In order for your business to grow, you will naturally want to gain more customers. You can gain new customers by advertising to people who do not know about your product, or you can acquire customers who are currently buying from your competitors.
Data mining is a tool that can not only help you learn more about your existing customers, but it can also help you acquire new customers as well. Before you can understand how this can be done, it is first important to look at traditional customer acquisition strategies.
In the past, most companies acquired new customers by using direct mail, telemarketing, or mass advertisements. These projects would generally be headed by a marketing manager. The product would typically be placed in magazines which were related to it. The goal of putting ads in mainstream publications was to reach a larger segment of the population. Direct marketing has traditionally been connected to mass marketing. The marketing director would find a demographic that they wanted to target, and then they will contact a list broker who can provide them with a list of people that fell under the demographic.

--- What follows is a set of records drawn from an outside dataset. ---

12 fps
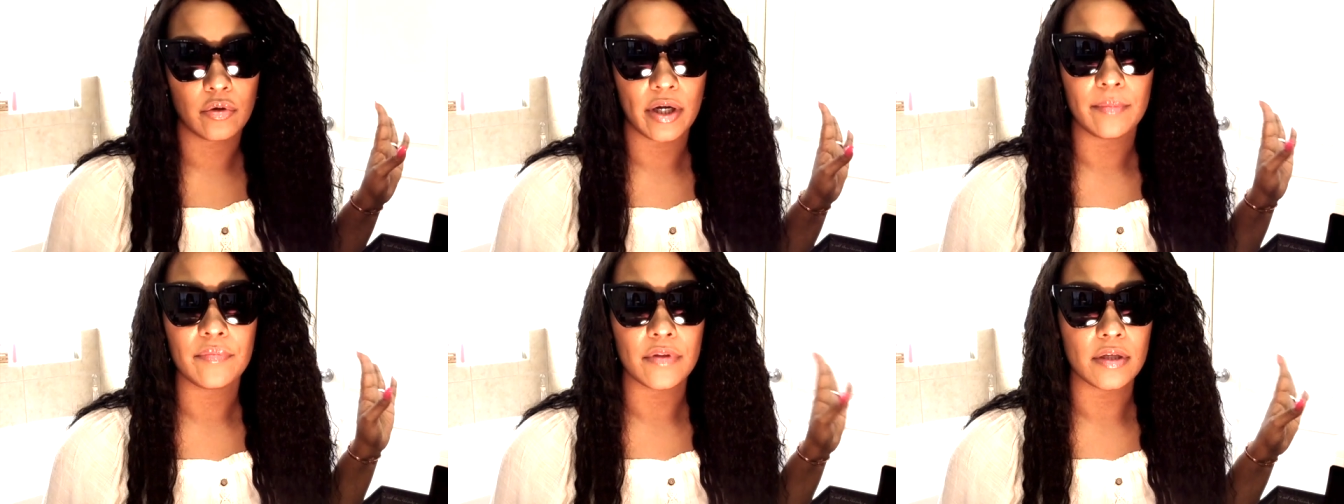
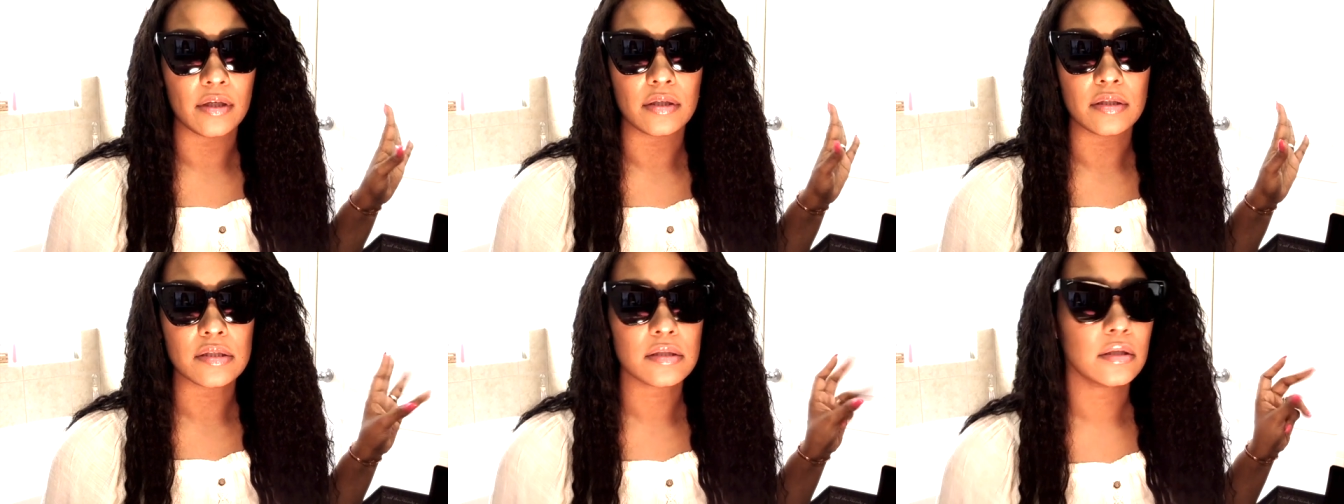grab
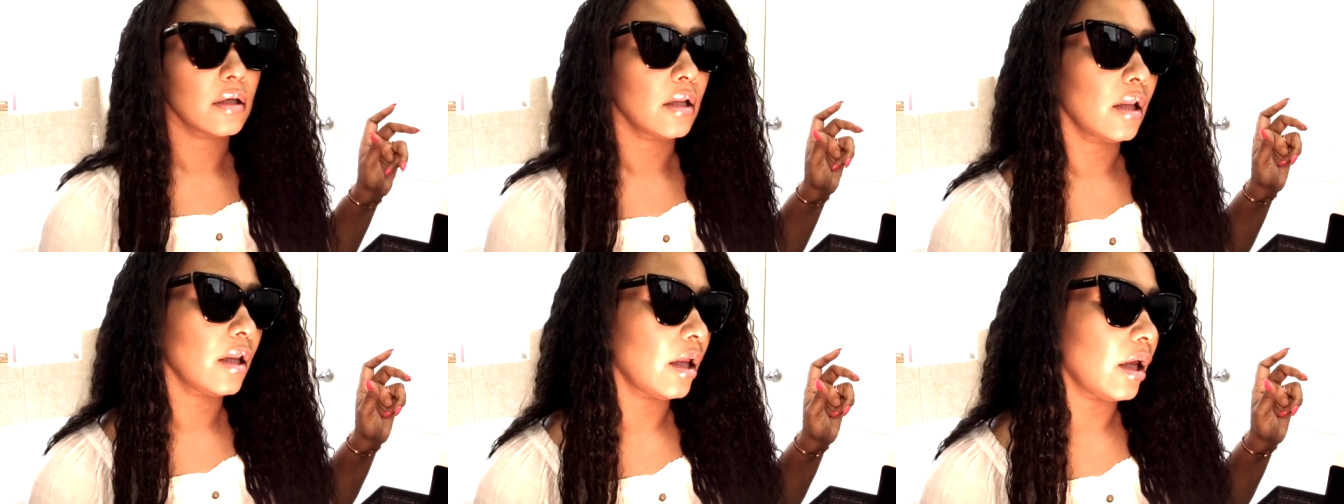these.
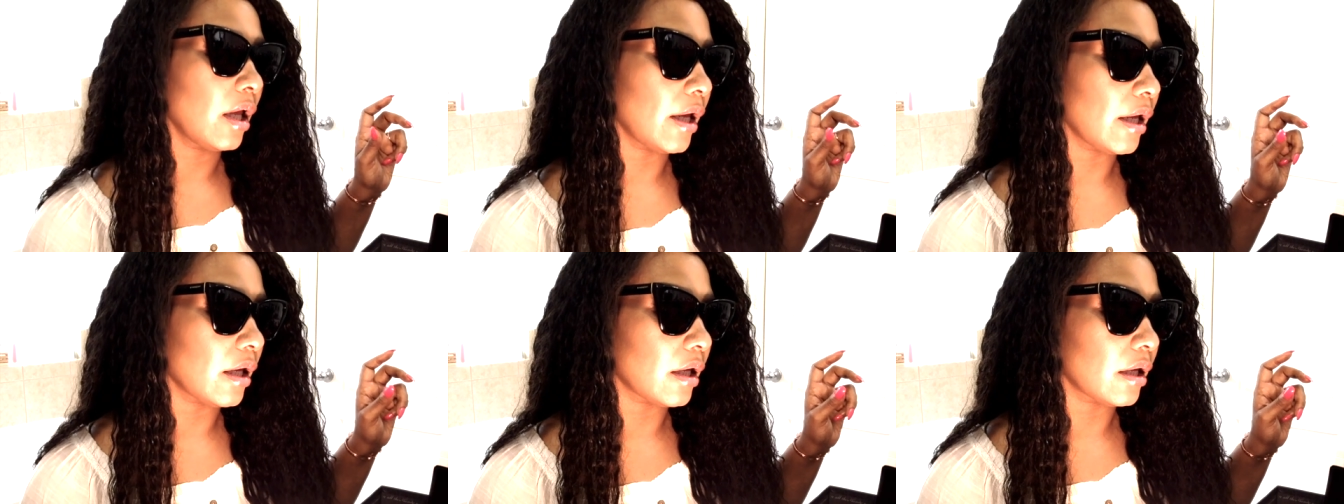
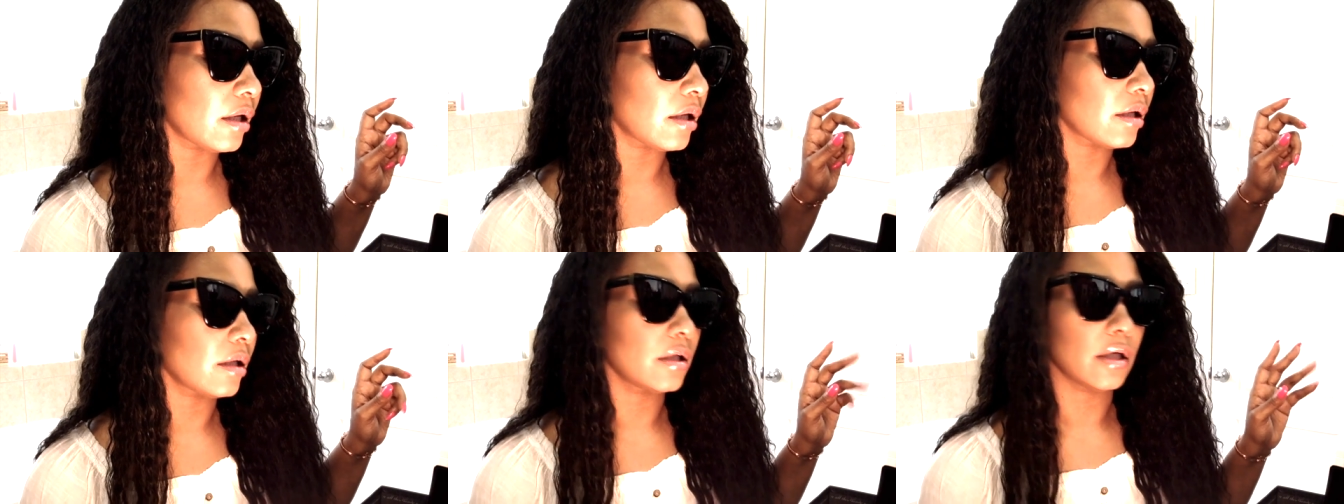
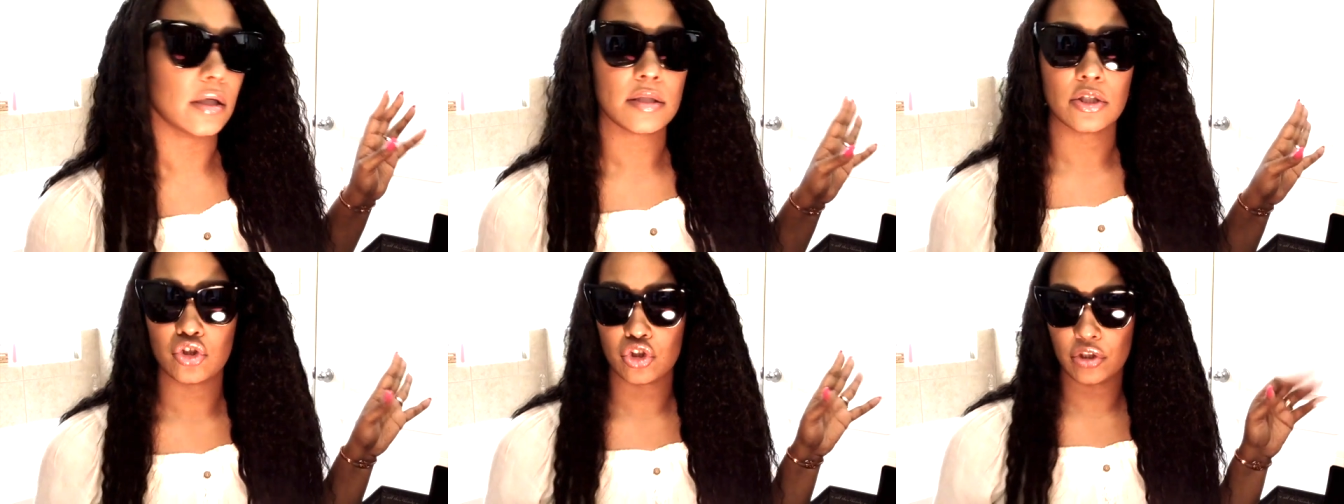And yes,
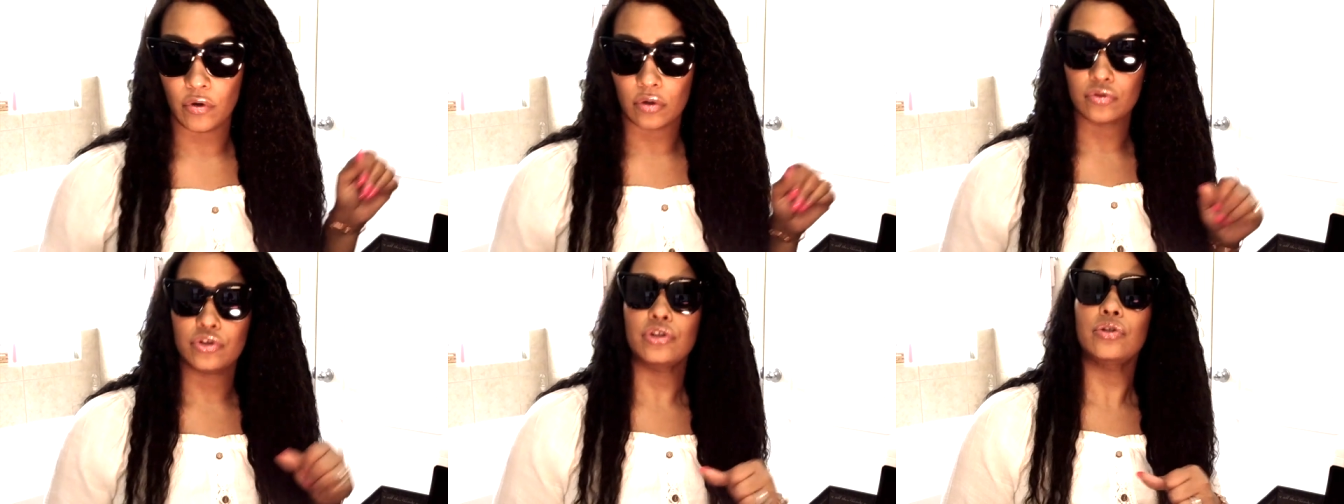
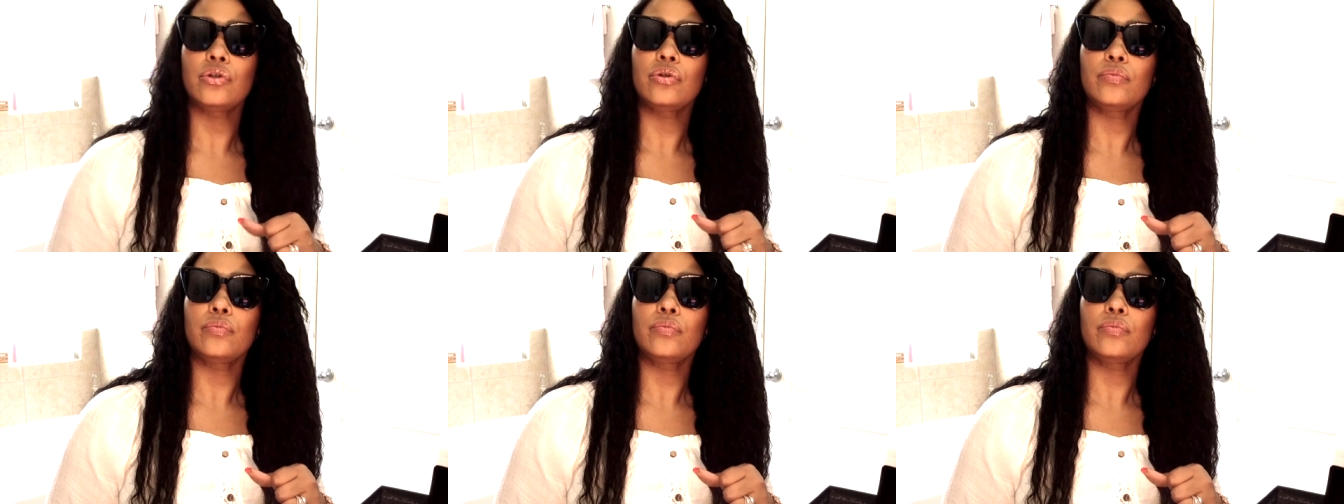Givenchy.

Once the list broker has found a list that matches the specifications of the marketing director, the director would pay for it, and they will have the necessary information needed to market their products or services to people that are targeted. However, the customers on the list would have a number of different attributes, and the list wouldn’t be extremely targeted.
While collecting a list of customers within a certain demographic would tip the odds into the favor of the company that used it, it was not exceptionally precise. For example, even if a company wanted to market baby products to a list of customers who fell in the 13 to 29 year old age range, they would still have to guess whether the products are being purchased after a child is born, or in anticipation of the child being born.
Because they had to make guesses about certain customer behaviors, this reduced their chances of being successful, and to some extent, marketing was a game of chance. However data mining has changed this. As the marketing director continues to deal with more data, it will become more difficult for them to make strategic marketing decisions.
The reason for this is because the patterns will become more complex, and the number of customers will increase. The goal of using data mining is to help process this large amount of information. It is still the job of the marketer to decide which marketing strategy they will used based on the information they have received.
In order for a company to successfully acquire more customers, they must become familiar with term that is called response behaviors. Even if a large number of people fall under a certain demographic, they will respond to advertisements in different ways. The different ways that customers will respond to an advertisement must be considered.
The behavior of a customer is a form of data, and will create new scenarios that must be analyzed. The easiest response behavior to deal with is either a "yes" or a "no." If you send a direct mail ad to a customers, did they purchase any of the products that were advertised?
This is called the binary response, and it is easy to analyze. However, another customer response which is more detailed is called categorical response. This is a type of response in which a company can study different types of customer behavior. For example, instead of just finding out which customers paid for your products versus those that did not, you can go on to analyze which products each customer purchased. As you can see, this is more detailed. It gives you more information that you can allow you to make better marketing decisions.
Data mining is a powerful tool that will allow you to refine the data you receive on customers. It can help you analyze data that is too large to be done by a human. However, it can only present patterns or predictions to you. It is the person who uses the tool that must make the ultimate marketing decision.